When the layer is called, it returns the input data, with each feature independently normalized.

In [None]:
first = train_features[0]
print('First example:', first)
print()
print('Normalized:', normalizer(first).numpy())

## **Approach #1:** Regression using `Linear Regression`

**You are welcome to use scikit-learn to perform linear regression on this dataset.**

However, here we aim to implement it using TensorFlow.

- As we saw in Lab Week 2, `logistic regression` is essentially a single neuron with a `sigmoid` activation function.

- Similarly, `linear regression` can be viewed as a single neuron with a `linear` activation function.

### **Step 1:** Linear regression model architecture

In [None]:
linear_model = tf.keras.Sequential([
    normalizer,
    layers.Dense(1, activation='linear')
])

**Note:** You can define your model all at once like the cell above or you can buid the model incrementaly  (suitable for your assignment)

In [None]:
# Defining the model incrementaly (suitable for your assignment)
linear_model = tf.keras.Sequential()
linear_model.add(normalizer)
linear_model.add(layers.Dense(1, activation='linear'))

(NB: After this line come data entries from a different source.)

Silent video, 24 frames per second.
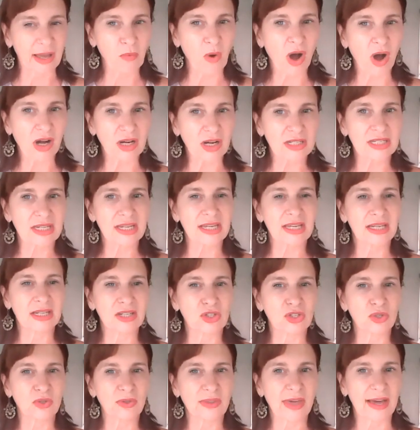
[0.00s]
when I
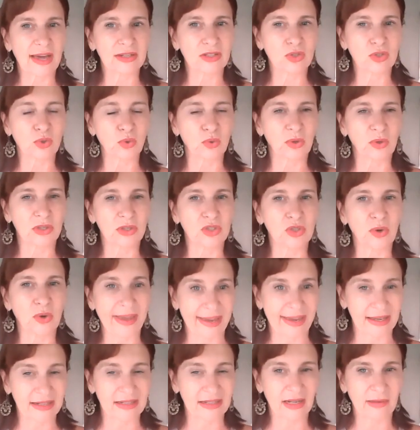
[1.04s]
walked into that
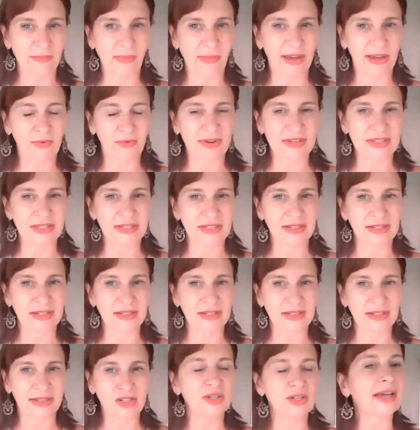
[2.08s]
door to hand in my
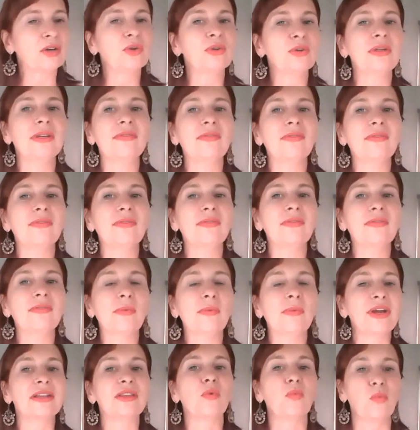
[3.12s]
resignation, I couldn't
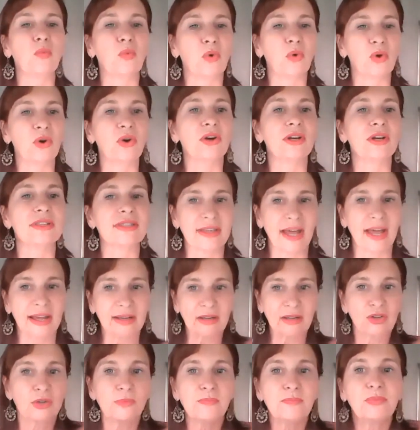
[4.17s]
even bring the
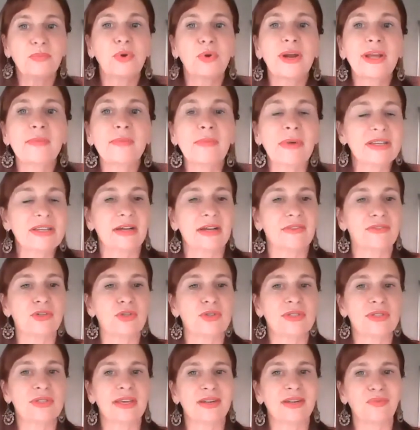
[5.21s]
words. I couldn't bring
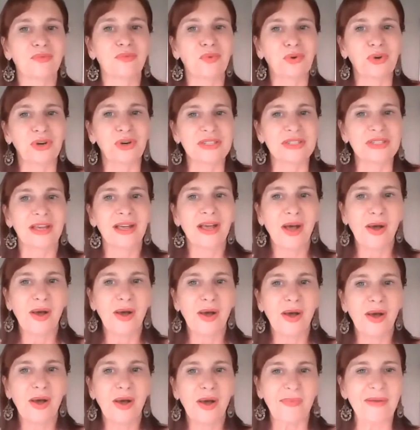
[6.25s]
myself to say the words.
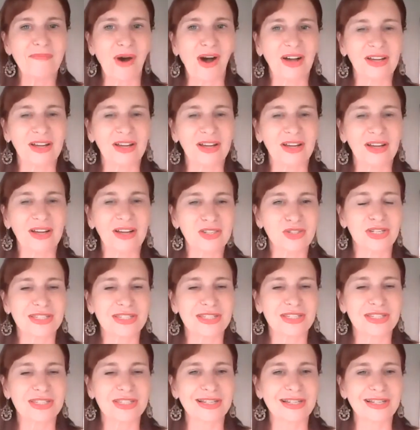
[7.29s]
My boss
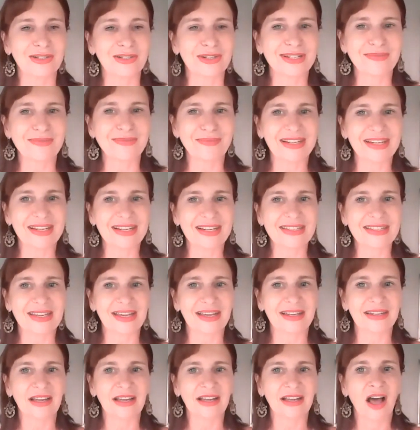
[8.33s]
just looked at me
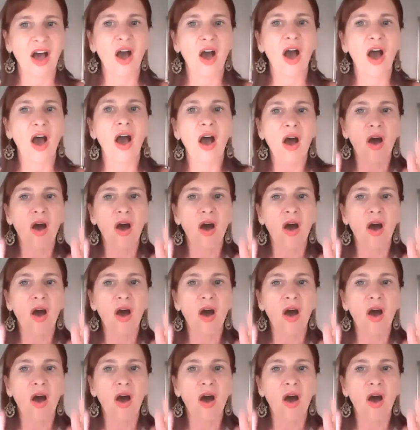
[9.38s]
and he said,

### **Step 2:** Configure the model with Keras `Model.compile()`

The most important arguments to compile are the `loss` and the `optimizer`, since these define what will be optimized (`"mean_absolute_error"`) and how (using the `tf.keras.optimizers.Adam(learning_rate=0.1)`).

**arguments:**
- optimizer=tf.keras.optimizers.Adam(learning_rate=0.1),
- loss='mean_absolute_error'

In [None]:
#your code here
linear_model.compile

### **Step 3:** Train the model using the `Model.fit()` for `100` epochs, and store the output in a variable named history.

In [None]:
history = linear_model.fit(train_features, train_labels, epochs=100)

In [None]:
history.history

In [None]:
def plot_loss(history):
  plt.plot(history.history['loss'], label='loss')
  plt.xlabel('Epoch')
  plt.ylabel('Error [MPG]')
  plt.legend()
  plt.grid(True)

plot_loss(history)

### Get the model summary

In [None]:
linear_model.summary()

### **Step 4:** Evaluate the linear model on the test set using Keras `Model.evaluate()` and see the `mean_absolute_error` and save the result for future comparison.

In [None]:
#your code here

## **Approach #2:** Regression using a `Deep Neural Network (DNN)`

### Solve the same problem and using deep neural network with the sample architecture;
- 1st hidden layer no. of units =  64
- 2nd hidden layer no. of units = 64
- Choose appropriate `activation` functions for hidden and output layers

In [None]:
#your code here

### Print the model summary (after training). How many parameters are there in the model?

### You can see even this small model has more than 4000 trainable parameters. The more the number of parameters, the longer the training time and cost. Search the net and see how many trainable parameters does the `ChatGPT` model have? What about `DeepSeek` model? (Optional)

## Compare the evaluation result of the two approaches, i.e., linear regression and deep neural network.

In [None]:
#your code here

## Use the following large model and evaluate it on the test set.

In [None]:
model_dnn_large = tf.keras.Sequential([
    normalizer,
    layers.Dense(64, activation='relu'),
    layers.Dense(64, activation='relu'),
    layers.Dense(64, activation='relu'),
    layers.Dense(64, activation='relu'),
    layers.Dense(1, activation='linear')
])


### Explain your observation. Why do you think the large model is not performing well?

- hint: when the number of trainable parameters is very large (even larger than the number of data points), the model may overfit the training data.One way to solve this problem is to use more data.